Profesor: Eduardo Méndez Gómez-arevalillo
1º BACHILLERATO - Aula: 1ºA
Microrrelato:
El Sueño Letal
Y fue solo entonces cuando logré quedarme dormido, solo para desear no haberlo hecho. Me encontraba atado a mi cama, siendo presa de nada más que mi locura. Veía que todos los personajes de ficción que una vez me criaron se acercaban a mí, solo para hacerme daño. Clotaldo ya no quería venir a verme, Astolfo ya ni siquiera hacía el ademán de ayudarme y es Segismundo, quien podría entenderme, quien ahora me odia. Tenía las manos sudorosas, sometidas a un incontrolable temblor, y sentía mi corazón como si se fuera a salir de mi pecho. Intentaba moverme, pero no podía, mi cuerpo no respondía, me encontraba indefenso ante quien iba a hacerme daño.
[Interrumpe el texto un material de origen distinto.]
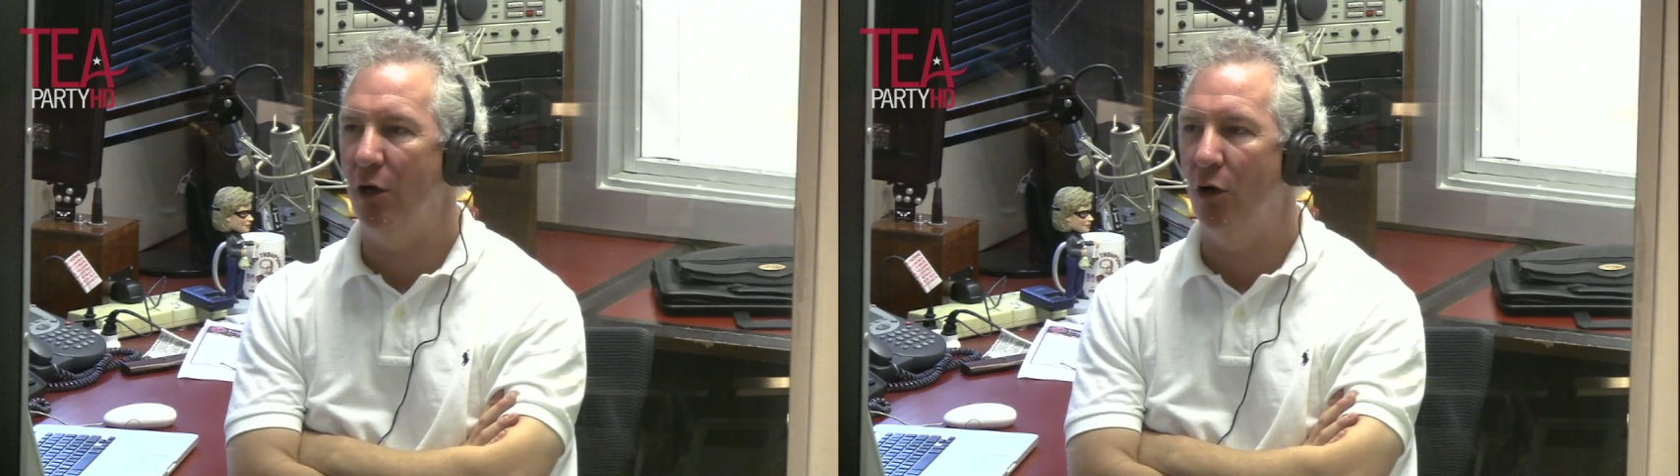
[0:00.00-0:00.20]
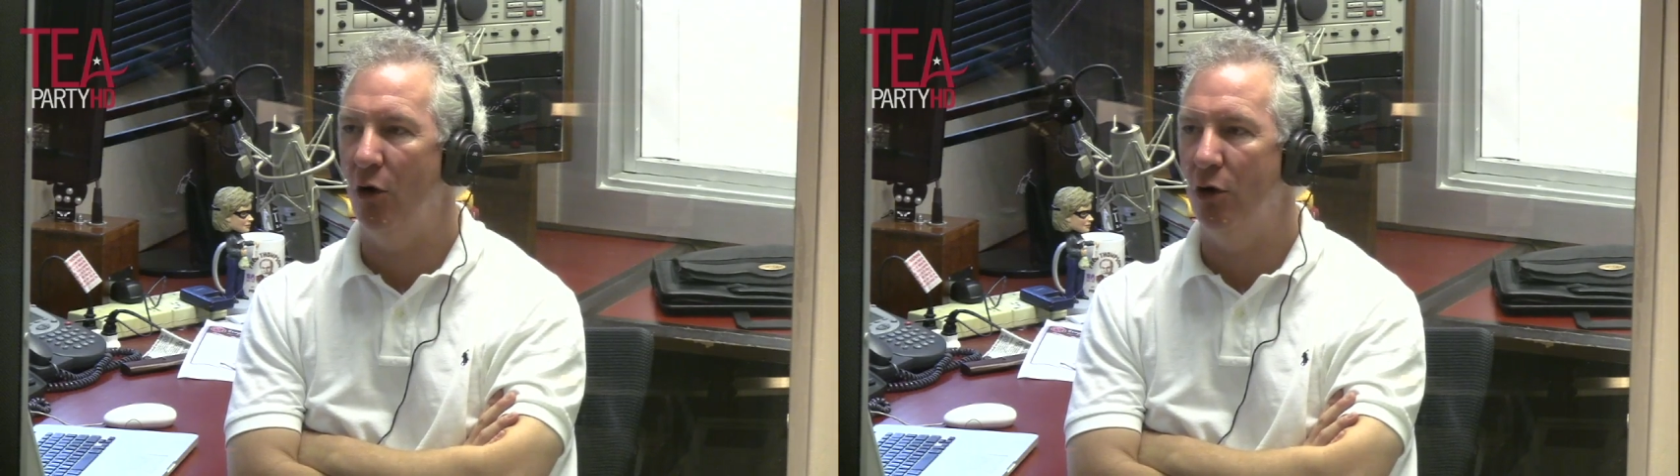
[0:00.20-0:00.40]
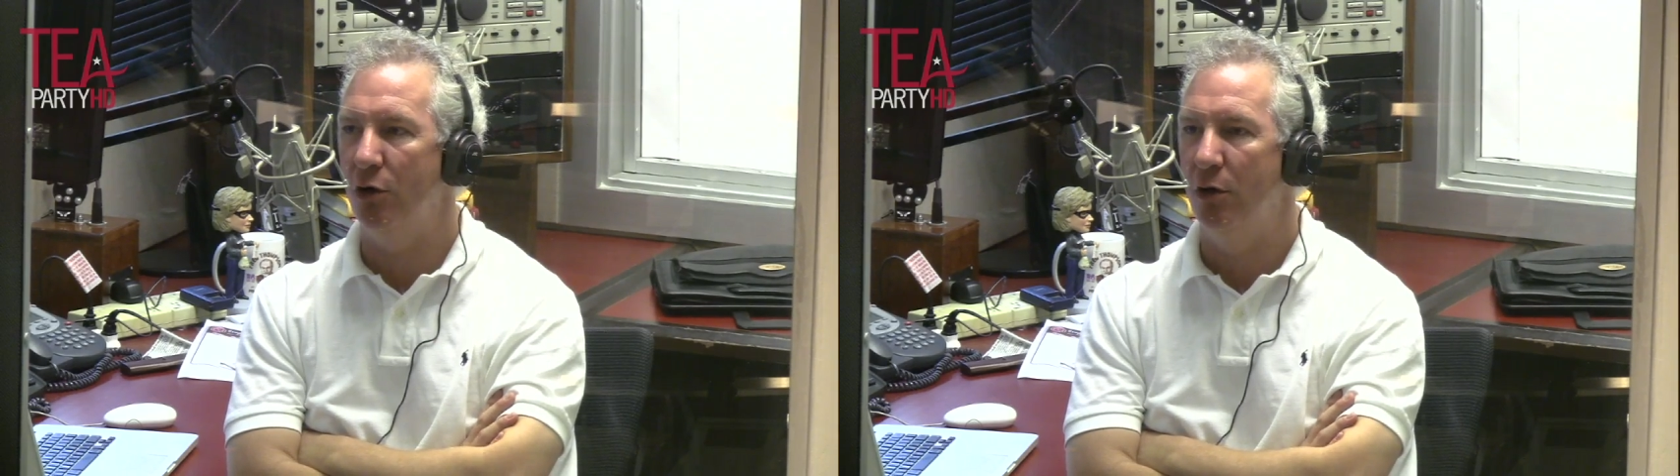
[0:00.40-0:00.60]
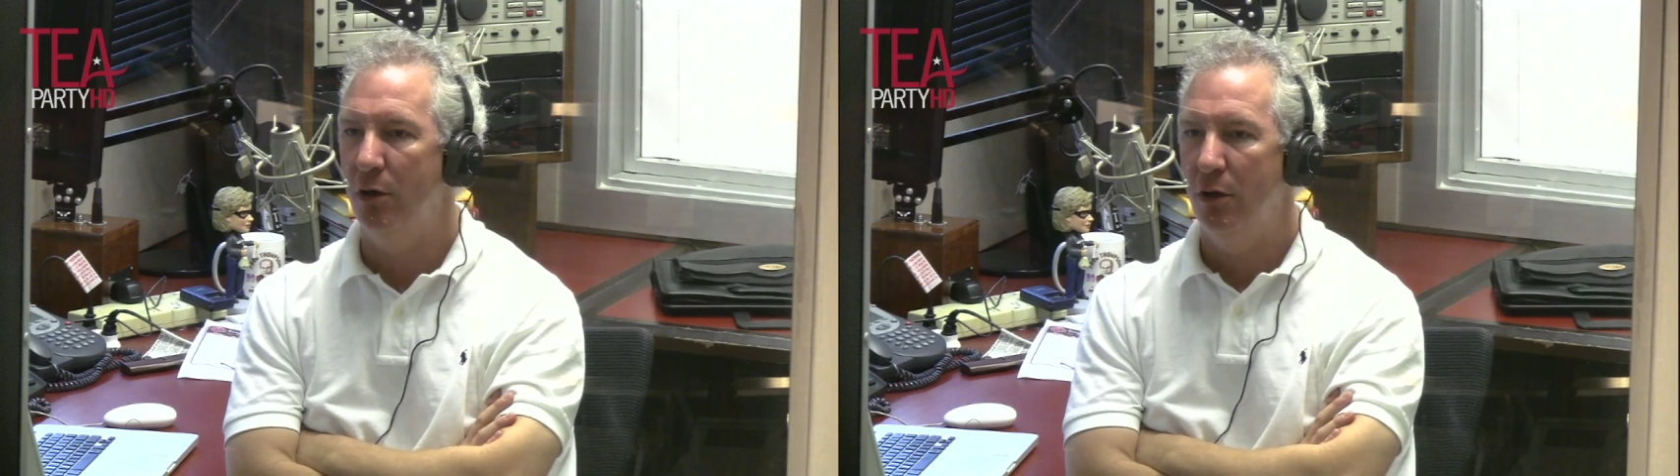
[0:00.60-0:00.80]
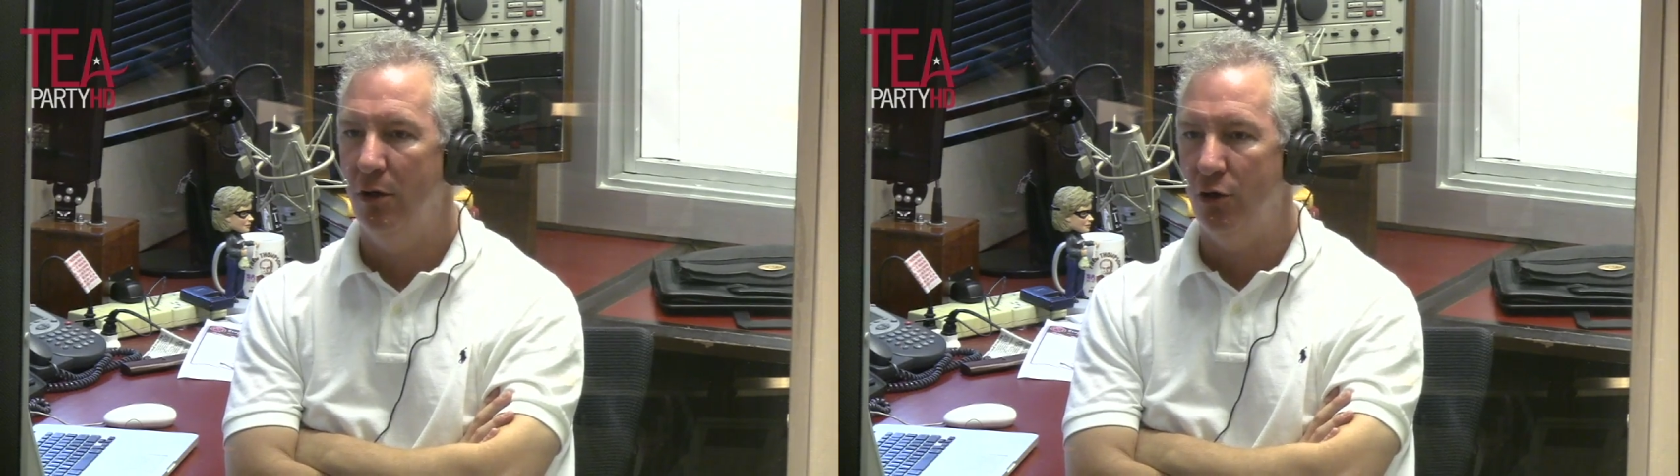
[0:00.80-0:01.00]
to learn
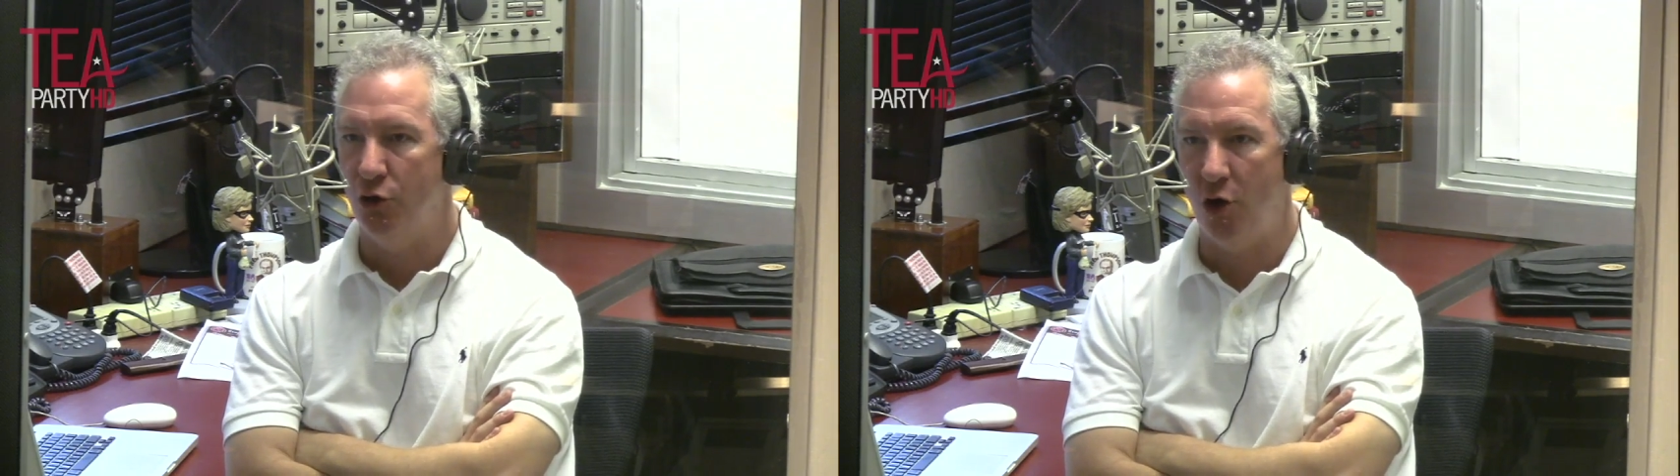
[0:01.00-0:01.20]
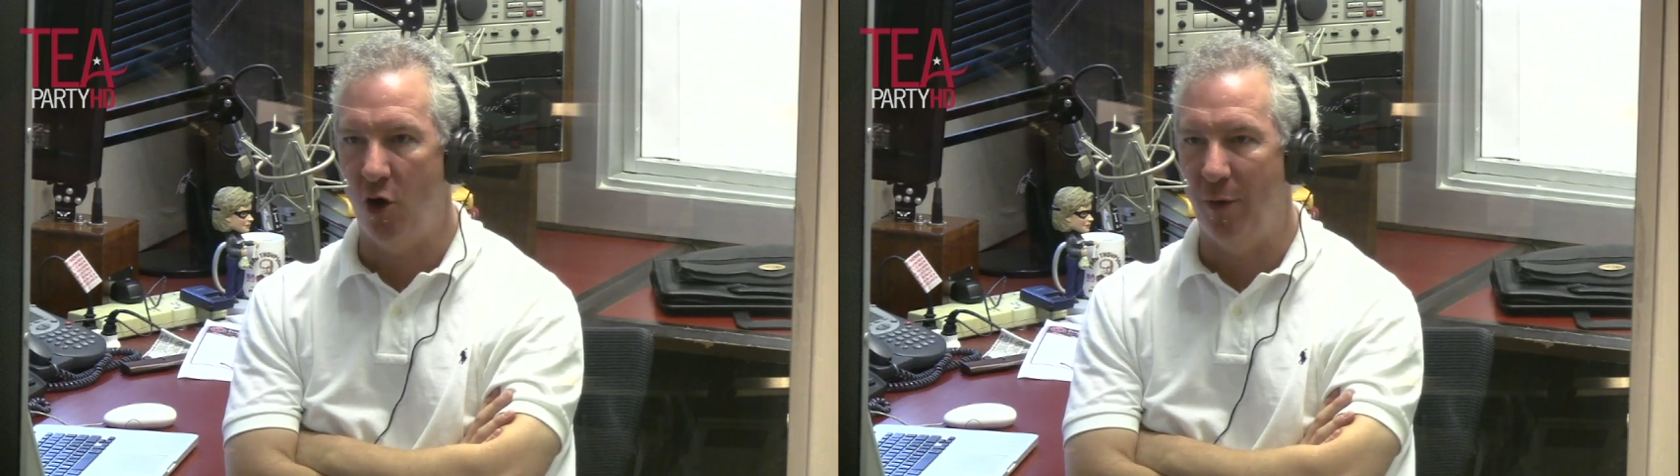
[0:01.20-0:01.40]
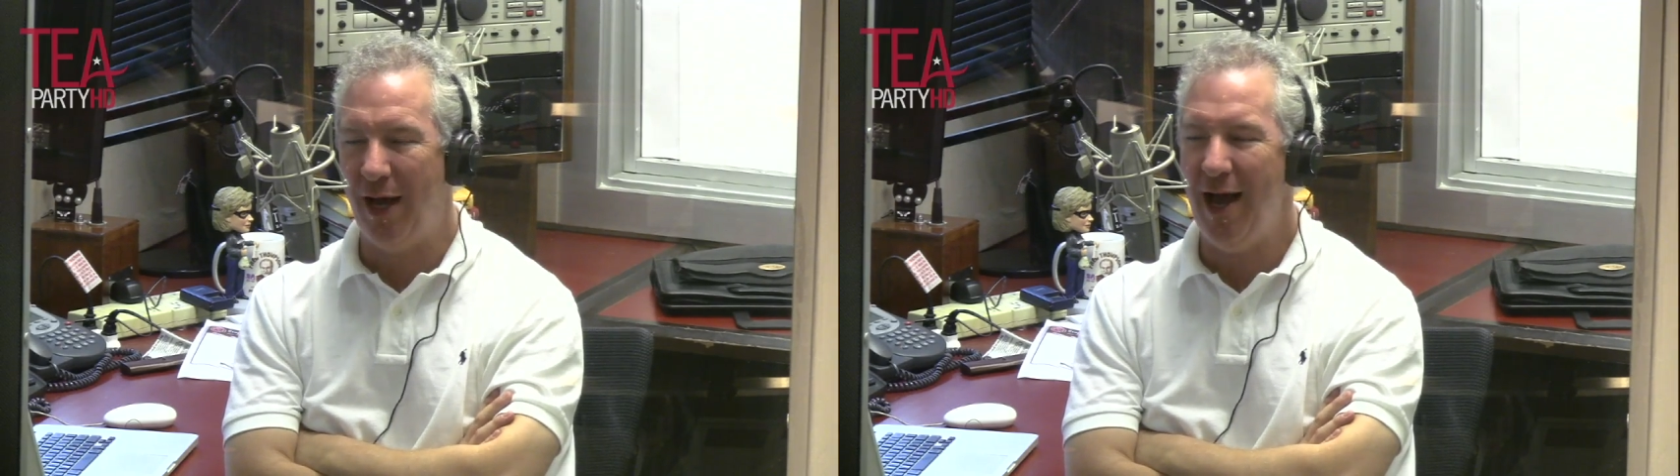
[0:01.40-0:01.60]
German.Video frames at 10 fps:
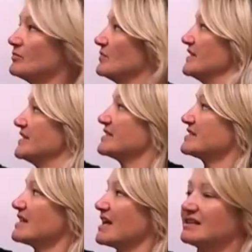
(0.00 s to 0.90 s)
This is
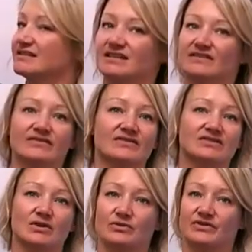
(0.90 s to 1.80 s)
negative,
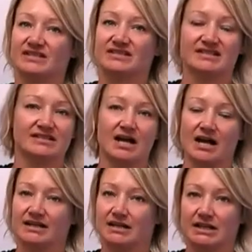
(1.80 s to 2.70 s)
so this does
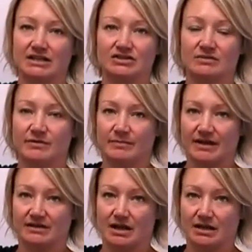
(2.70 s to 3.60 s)
not need to be
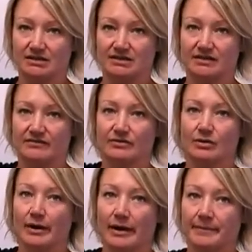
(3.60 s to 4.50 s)
negative,
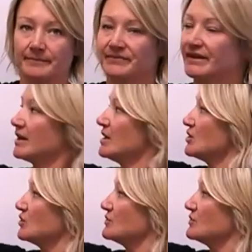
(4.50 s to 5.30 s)
okay? You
Cada vez estaban más y más cerca, mi hora se acercaba. Tras más sufrimiento conseguí identificarme a mí mismo entre la masa de personajes que me acechaban. Quería gritarle, pedirle que me ayudara, pero no salía de mí ninguna voz. Le veía merodeando por la habitación, alentando a los que serían mis verdugos. Me sentí traicionado, traicionado por mí mismo, y el sentimiento de impotencia, el saber que no podía hacer nada, me corrompía por dentro. Y de pronto, la escena cambió. Ya no estaba atado a mi cama, sino al borde de un abismo, rodeado por mis mayores miedos, indefenso. Parecía que todo caía sobre mí, y ya era innegable, mi momento había llegado. Cerré los ojos y, tras un fuerte golpe en el pecho, sentí cómo caía al vacío. Ví a mi alma abandonar mi cuerpo, ahora completamente frío. No podía concebir que eso fuera real, pero, ¿y si lo era? Ya, cuando quise despertar, era demasiado tarde, porque toda la vida es sueño, y los sueños, sueños son.